▸ Source records
• • •

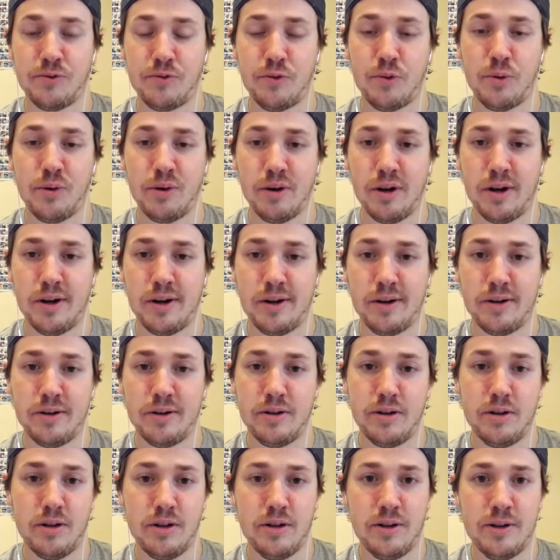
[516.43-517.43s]
for
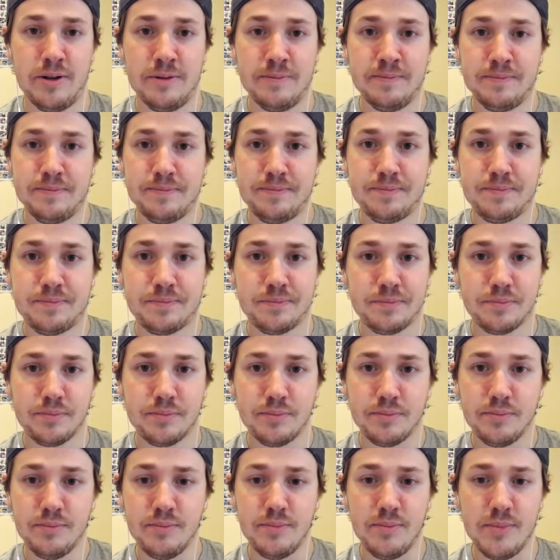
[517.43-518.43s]

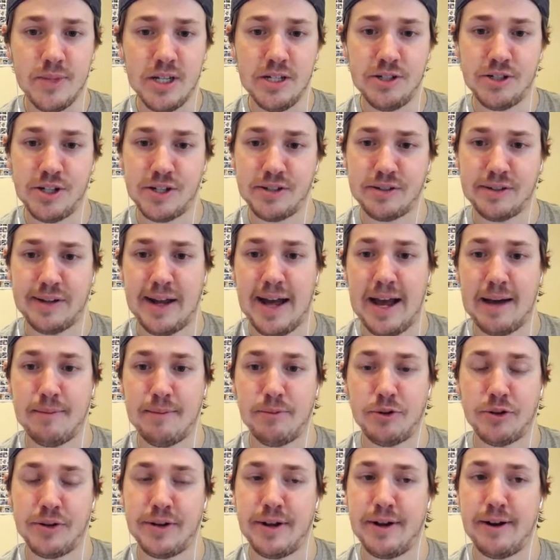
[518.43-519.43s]
Jason
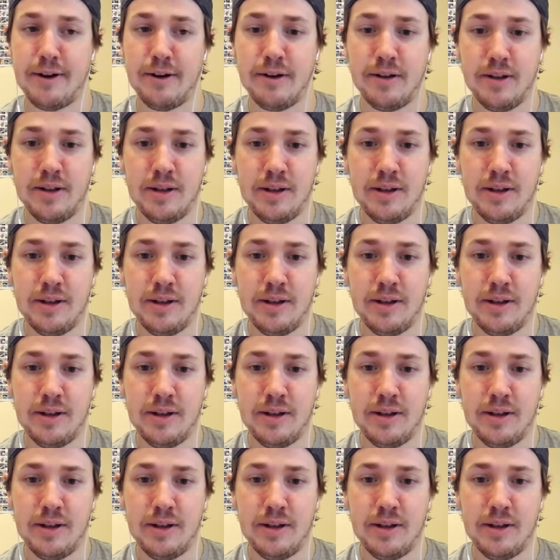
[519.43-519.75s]
Hamill here.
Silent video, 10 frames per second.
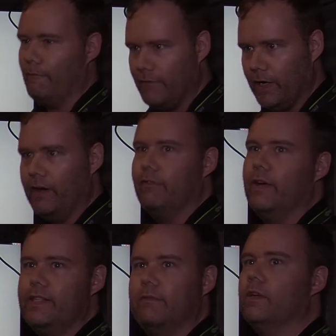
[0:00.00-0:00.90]
very,
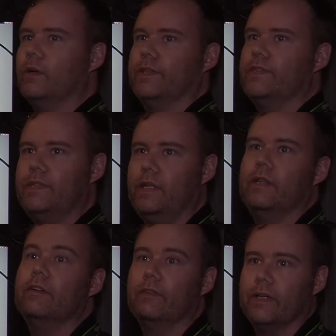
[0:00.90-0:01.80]
very difficult to see a
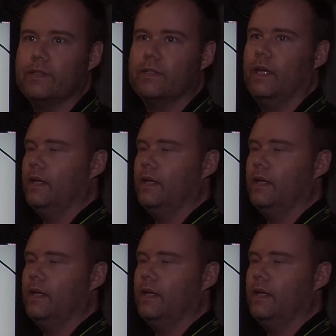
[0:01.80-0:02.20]
difference.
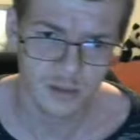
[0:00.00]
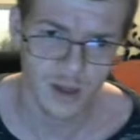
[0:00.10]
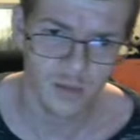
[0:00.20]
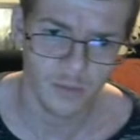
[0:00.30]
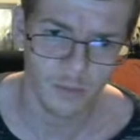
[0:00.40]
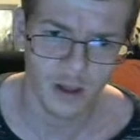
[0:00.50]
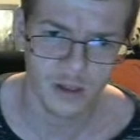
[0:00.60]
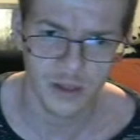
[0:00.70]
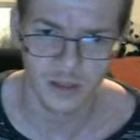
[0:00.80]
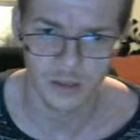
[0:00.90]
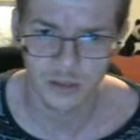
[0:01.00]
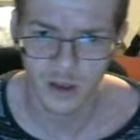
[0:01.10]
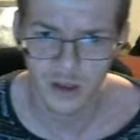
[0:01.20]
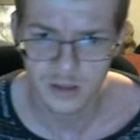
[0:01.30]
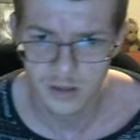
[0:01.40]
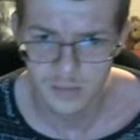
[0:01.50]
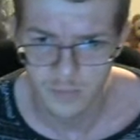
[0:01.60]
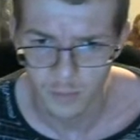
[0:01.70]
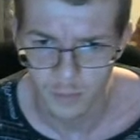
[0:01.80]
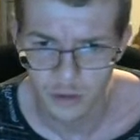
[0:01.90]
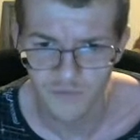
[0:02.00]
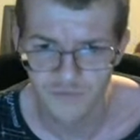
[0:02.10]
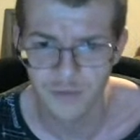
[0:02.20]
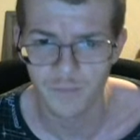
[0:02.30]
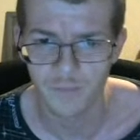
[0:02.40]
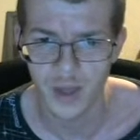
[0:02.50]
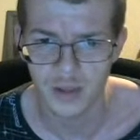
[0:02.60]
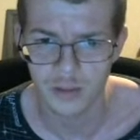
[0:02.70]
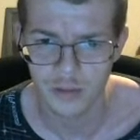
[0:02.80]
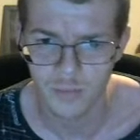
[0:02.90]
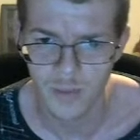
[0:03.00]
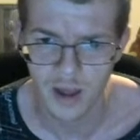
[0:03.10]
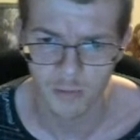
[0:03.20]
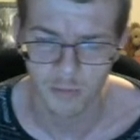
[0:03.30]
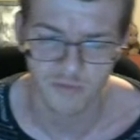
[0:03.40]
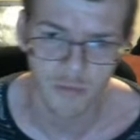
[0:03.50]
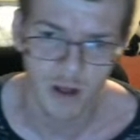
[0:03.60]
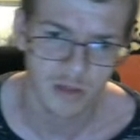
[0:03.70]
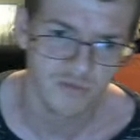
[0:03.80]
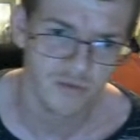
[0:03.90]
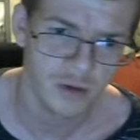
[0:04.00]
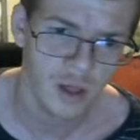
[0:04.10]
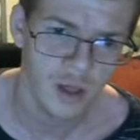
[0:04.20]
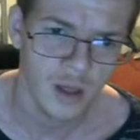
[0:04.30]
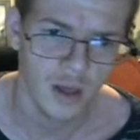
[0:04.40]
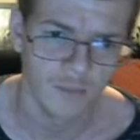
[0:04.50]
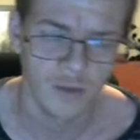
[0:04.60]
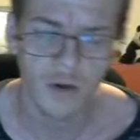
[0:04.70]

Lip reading: down the right hand side, but was often penned back with Rashford and the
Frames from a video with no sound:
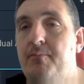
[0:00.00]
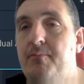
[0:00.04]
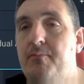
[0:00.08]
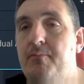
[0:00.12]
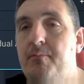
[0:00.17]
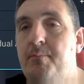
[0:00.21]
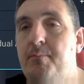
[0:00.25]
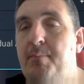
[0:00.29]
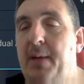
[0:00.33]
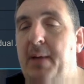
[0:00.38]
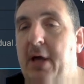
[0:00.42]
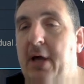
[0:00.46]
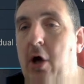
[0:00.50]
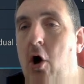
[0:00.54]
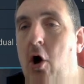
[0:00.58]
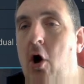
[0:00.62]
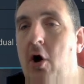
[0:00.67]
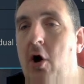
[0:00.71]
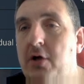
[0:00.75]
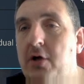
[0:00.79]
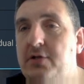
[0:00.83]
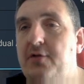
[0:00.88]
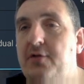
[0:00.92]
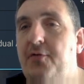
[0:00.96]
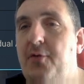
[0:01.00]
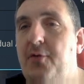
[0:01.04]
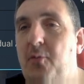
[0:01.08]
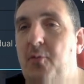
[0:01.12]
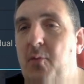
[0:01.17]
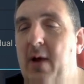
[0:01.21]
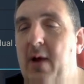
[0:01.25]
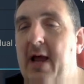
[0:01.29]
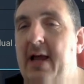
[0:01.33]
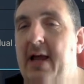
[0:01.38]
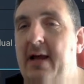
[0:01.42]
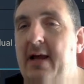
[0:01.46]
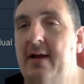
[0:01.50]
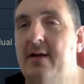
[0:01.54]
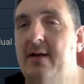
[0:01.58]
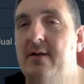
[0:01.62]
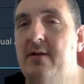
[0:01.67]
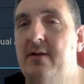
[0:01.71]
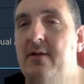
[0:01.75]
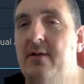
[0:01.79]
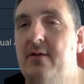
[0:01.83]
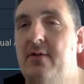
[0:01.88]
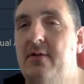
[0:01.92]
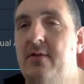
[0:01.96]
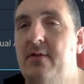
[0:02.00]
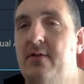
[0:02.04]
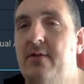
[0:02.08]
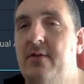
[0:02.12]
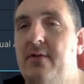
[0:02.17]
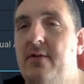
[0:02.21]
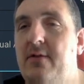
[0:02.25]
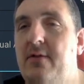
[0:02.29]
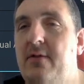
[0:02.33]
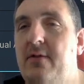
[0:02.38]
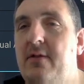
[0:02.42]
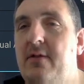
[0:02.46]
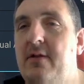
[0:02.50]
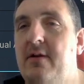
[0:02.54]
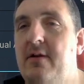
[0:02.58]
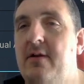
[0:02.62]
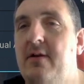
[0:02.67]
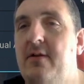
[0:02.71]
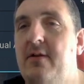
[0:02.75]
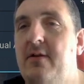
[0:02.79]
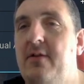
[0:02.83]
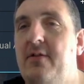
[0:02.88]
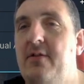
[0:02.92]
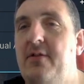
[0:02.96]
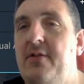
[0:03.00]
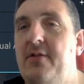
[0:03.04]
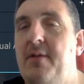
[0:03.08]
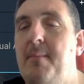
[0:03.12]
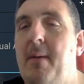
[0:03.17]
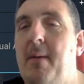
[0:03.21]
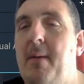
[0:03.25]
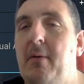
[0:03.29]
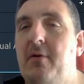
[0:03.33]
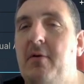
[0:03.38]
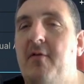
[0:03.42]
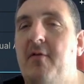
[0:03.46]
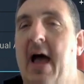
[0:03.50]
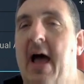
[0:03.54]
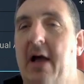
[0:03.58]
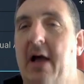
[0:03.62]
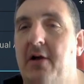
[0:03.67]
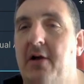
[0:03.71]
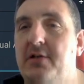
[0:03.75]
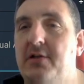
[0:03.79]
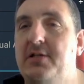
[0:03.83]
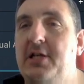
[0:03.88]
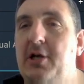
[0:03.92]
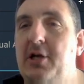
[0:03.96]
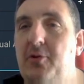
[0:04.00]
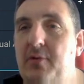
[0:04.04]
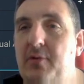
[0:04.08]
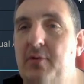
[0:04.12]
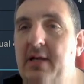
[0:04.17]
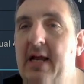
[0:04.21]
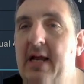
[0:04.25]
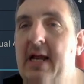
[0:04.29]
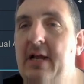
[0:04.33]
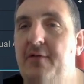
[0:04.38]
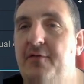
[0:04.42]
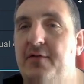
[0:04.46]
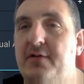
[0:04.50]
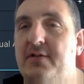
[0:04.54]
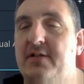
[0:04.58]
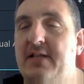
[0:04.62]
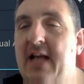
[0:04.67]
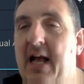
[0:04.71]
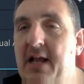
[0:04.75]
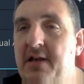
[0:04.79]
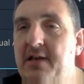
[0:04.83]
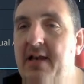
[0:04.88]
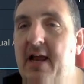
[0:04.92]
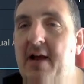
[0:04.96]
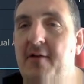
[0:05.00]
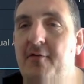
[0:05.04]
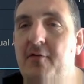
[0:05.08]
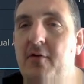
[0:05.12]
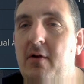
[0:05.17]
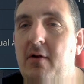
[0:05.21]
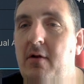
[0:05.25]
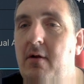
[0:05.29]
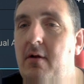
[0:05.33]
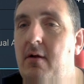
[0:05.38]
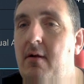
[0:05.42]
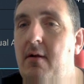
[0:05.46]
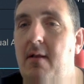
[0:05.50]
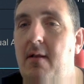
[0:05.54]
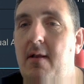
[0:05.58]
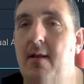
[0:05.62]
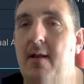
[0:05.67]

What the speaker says: Because of the way the amount of accuracy you need for Sand Devil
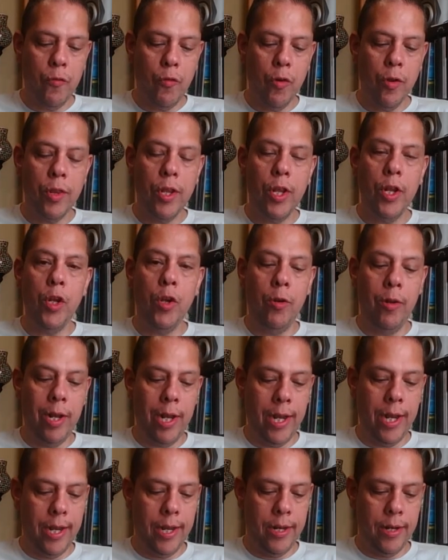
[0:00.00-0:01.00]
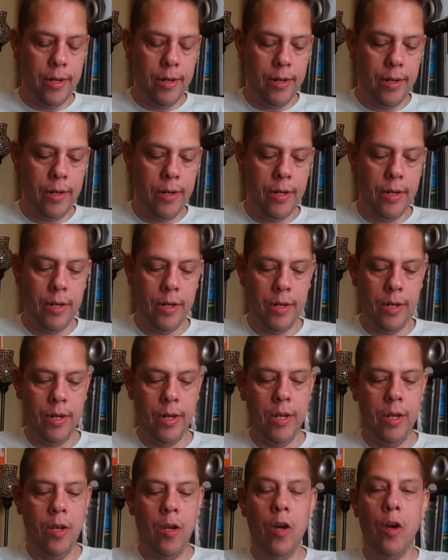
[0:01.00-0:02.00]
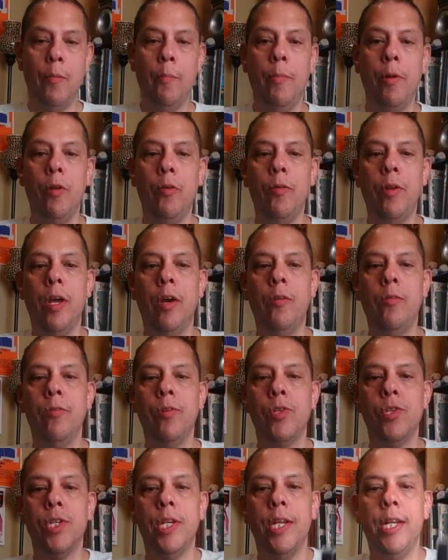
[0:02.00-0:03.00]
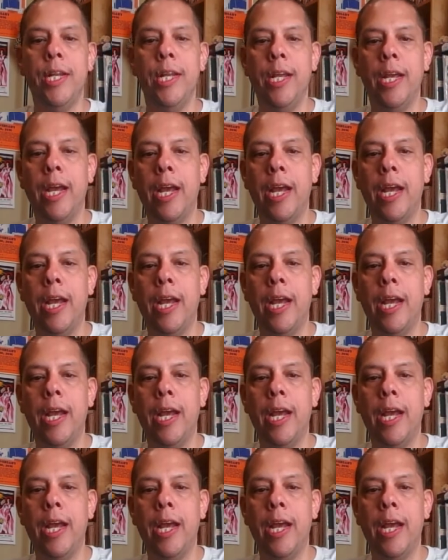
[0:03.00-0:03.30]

for the New Land on Blue Note CD.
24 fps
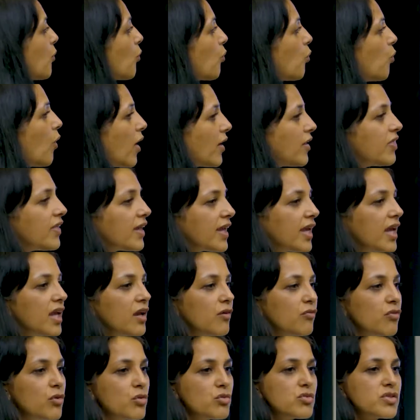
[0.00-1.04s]
one of the key
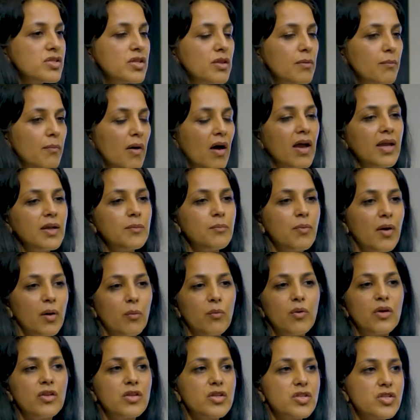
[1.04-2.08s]
rules of the mind by
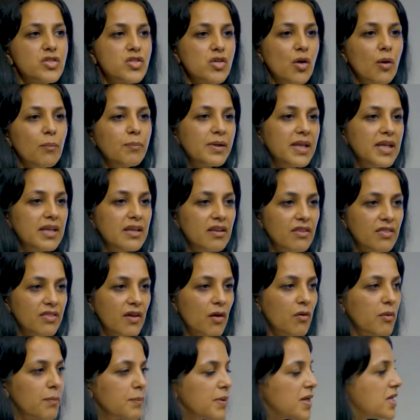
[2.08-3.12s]
one of the top leading
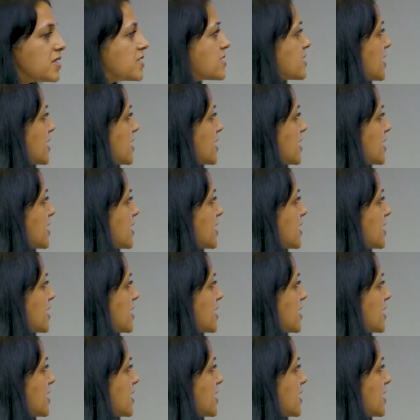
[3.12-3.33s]
therapists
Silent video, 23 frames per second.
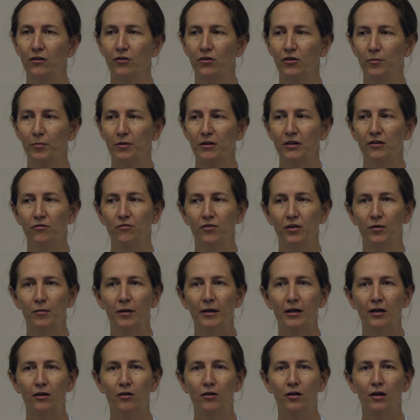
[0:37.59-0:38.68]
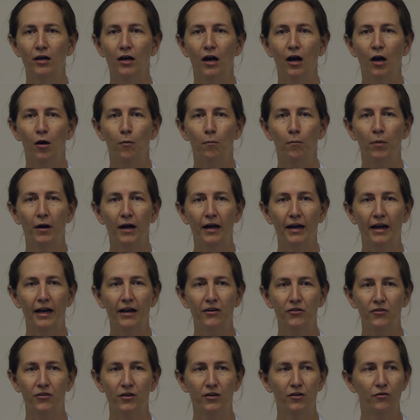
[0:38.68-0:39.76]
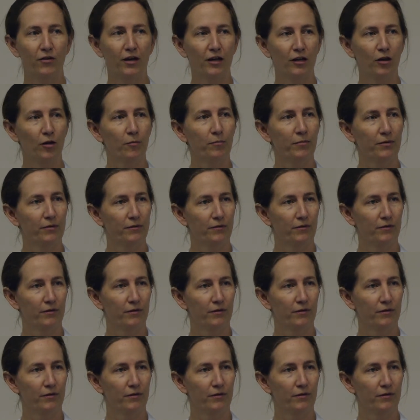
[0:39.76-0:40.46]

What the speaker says: or typically female, but as they develop,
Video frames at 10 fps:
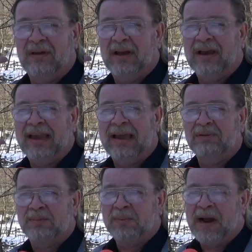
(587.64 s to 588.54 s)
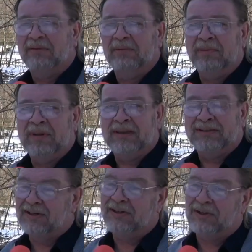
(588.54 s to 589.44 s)
again, was probably built,
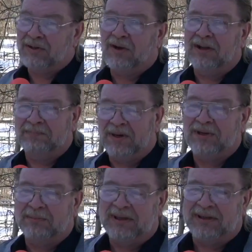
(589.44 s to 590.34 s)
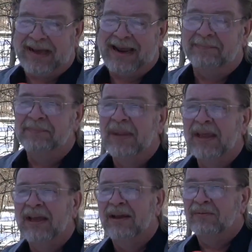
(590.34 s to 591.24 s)
since it's called Pierce Mill Dam,
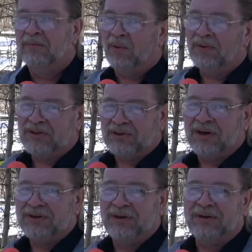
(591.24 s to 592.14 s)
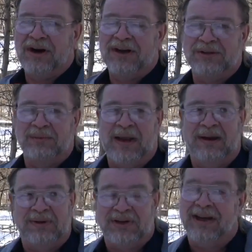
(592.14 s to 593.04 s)
for this structure across the way,
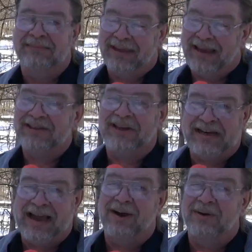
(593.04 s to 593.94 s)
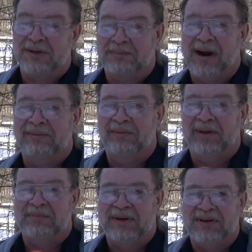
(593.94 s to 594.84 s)
which I'm guessing now is
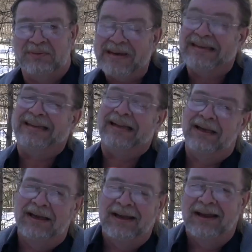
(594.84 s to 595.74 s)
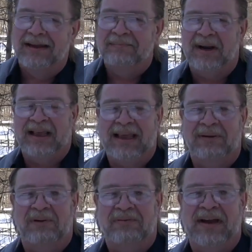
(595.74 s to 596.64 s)
probably Pierce Mill. But again,
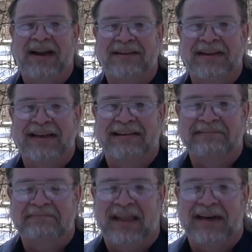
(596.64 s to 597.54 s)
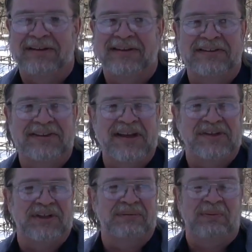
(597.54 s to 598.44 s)
we'll find out that later in the
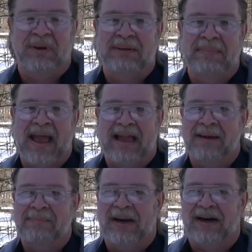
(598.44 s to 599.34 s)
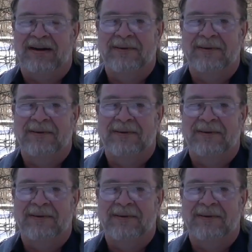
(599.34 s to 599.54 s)
season when we get back up here.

• • •

Your task is to set down the records shown above exactly, minus any pictures.

[516.43-517.43s]
for
[517.43-518.43s]

[518.43-519.43s]
Jason
[519.43-519.75s]
Hamill here.
Silent video, 10 frames per second.
[0:00.00-0:00.90]
very,
[0:00.90-0:01.80]
very difficult to see a
[0:01.80-0:02.20]
difference.
[0:00.00]
[0:00.10]
[0:00.20]
[0:00.30]
[0:00.40]
[0:00.50]
[0:00.60]
[0:00.70]
[0:00.80]
[0:00.90]
[0:01.00]
[0:01.10]
[0:01.20]
[0:01.30]
[0:01.40]
[0:01.50]
[0:01.60]
[0:01.70]
[0:01.80]
[0:01.90]
[0:02.00]
[0:02.10]
[0:02.20]
[0:02.30]
[0:02.40]
[0:02.50]
[0:02.60]
[0:02.70]
[0:02.80]
[0:02.90]
[0:03.00]
[0:03.10]
[0:03.20]
[0:03.30]
[0:03.40]
[0:03.50]
[0:03.60]
[0:03.70]
[0:03.80]
[0:03.90]
[0:04.00]
[0:04.10]
[0:04.20]
[0:04.30]
[0:04.40]
[0:04.50]
[0:04.60]
[0:04.70]

Lip reading: down the right hand side, but was often penned back with Rashford and the
Frames from a video with no sound:
[0:00.00]
[0:00.04]
[0:00.08]
[0:00.12]
[0:00.17]
[0:00.21]
[0:00.25]
[0:00.29]
[0:00.33]
[0:00.38]
[0:00.42]
[0:00.46]
[0:00.50]
[0:00.54]
[0:00.58]
[0:00.62]
[0:00.67]
[0:00.71]
[0:00.75]
[0:00.79]
[0:00.83]
[0:00.88]
[0:00.92]
[0:00.96]
[0:01.00]
[0:01.04]
[0:01.08]
[0:01.12]
[0:01.17]
[0:01.21]
[0:01.25]
[0:01.29]
[0:01.33]
[0:01.38]
[0:01.42]
[0:01.46]
[0:01.50]
[0:01.54]
[0:01.58]
[0:01.62]
[0:01.67]
[0:01.71]
[0:01.75]
[0:01.79]
[0:01.83]
[0:01.88]
[0:01.92]
[0:01.96]
[0:02.00]
[0:02.04]
[0:02.08]
[0:02.12]
[0:02.17]
[0:02.21]
[0:02.25]
[0:02.29]
[0:02.33]
[0:02.38]
[0:02.42]
[0:02.46]
[0:02.50]
[0:02.54]
[0:02.58]
[0:02.62]
[0:02.67]
[0:02.71]
[0:02.75]
[0:02.79]
[0:02.83]
[0:02.88]
[0:02.92]
[0:02.96]
[0:03.00]
[0:03.04]
[0:03.08]
[0:03.12]
[0:03.17]
[0:03.21]
[0:03.25]
[0:03.29]
[0:03.33]
[0:03.38]
[0:03.42]
[0:03.46]
[0:03.50]
[0:03.54]
[0:03.58]
[0:03.62]
[0:03.67]
[0:03.71]
[0:03.75]
[0:03.79]
[0:03.83]
[0:03.88]
[0:03.92]
[0:03.96]
[0:04.00]
[0:04.04]
[0:04.08]
[0:04.12]
[0:04.17]
[0:04.21]
[0:04.25]
[0:04.29]
[0:04.33]
[0:04.38]
[0:04.42]
[0:04.46]
[0:04.50]
[0:04.54]
[0:04.58]
[0:04.62]
[0:04.67]
[0:04.71]
[0:04.75]
[0:04.79]
[0:04.83]
[0:04.88]
[0:04.92]
[0:04.96]
[0:05.00]
[0:05.04]
[0:05.08]
[0:05.12]
[0:05.17]
[0:05.21]
[0:05.25]
[0:05.29]
[0:05.33]
[0:05.38]
[0:05.42]
[0:05.46]
[0:05.50]
[0:05.54]
[0:05.58]
[0:05.62]
[0:05.67]

What the speaker says: Because of the way the amount of accuracy you need for Sand Devil
[0:00.00-0:01.00]
[0:01.00-0:02.00]
[0:02.00-0:03.00]
[0:03.00-0:03.30]

for the New Land on Blue Note CD.
24 fps
[0.00-1.04s]
one of the key
[1.04-2.08s]
rules of the mind by
[2.08-3.12s]
one of the top leading
[3.12-3.33s]
therapists
Silent video, 23 frames per second.
[0:37.59-0:38.68]
[0:38.68-0:39.76]
[0:39.76-0:40.46]

What the speaker says: or typically female, but as they develop,
Video frames at 10 fps:
(587.64 s to 588.54 s)
(588.54 s to 589.44 s)
again, was probably built,
(589.44 s to 590.34 s)
(590.34 s to 591.24 s)
since it's called Pierce Mill Dam,
(591.24 s to 592.14 s)
(592.14 s to 593.04 s)
for this structure across the way,
(593.04 s to 593.94 s)
(593.94 s to 594.84 s)
which I'm guessing now is
(594.84 s to 595.74 s)
(595.74 s to 596.64 s)
probably Pierce Mill. But again,
(596.64 s to 597.54 s)
(597.54 s to 598.44 s)
we'll find out that later in the
(598.44 s to 599.34 s)
(599.34 s to 599.54 s)
season when we get back up here.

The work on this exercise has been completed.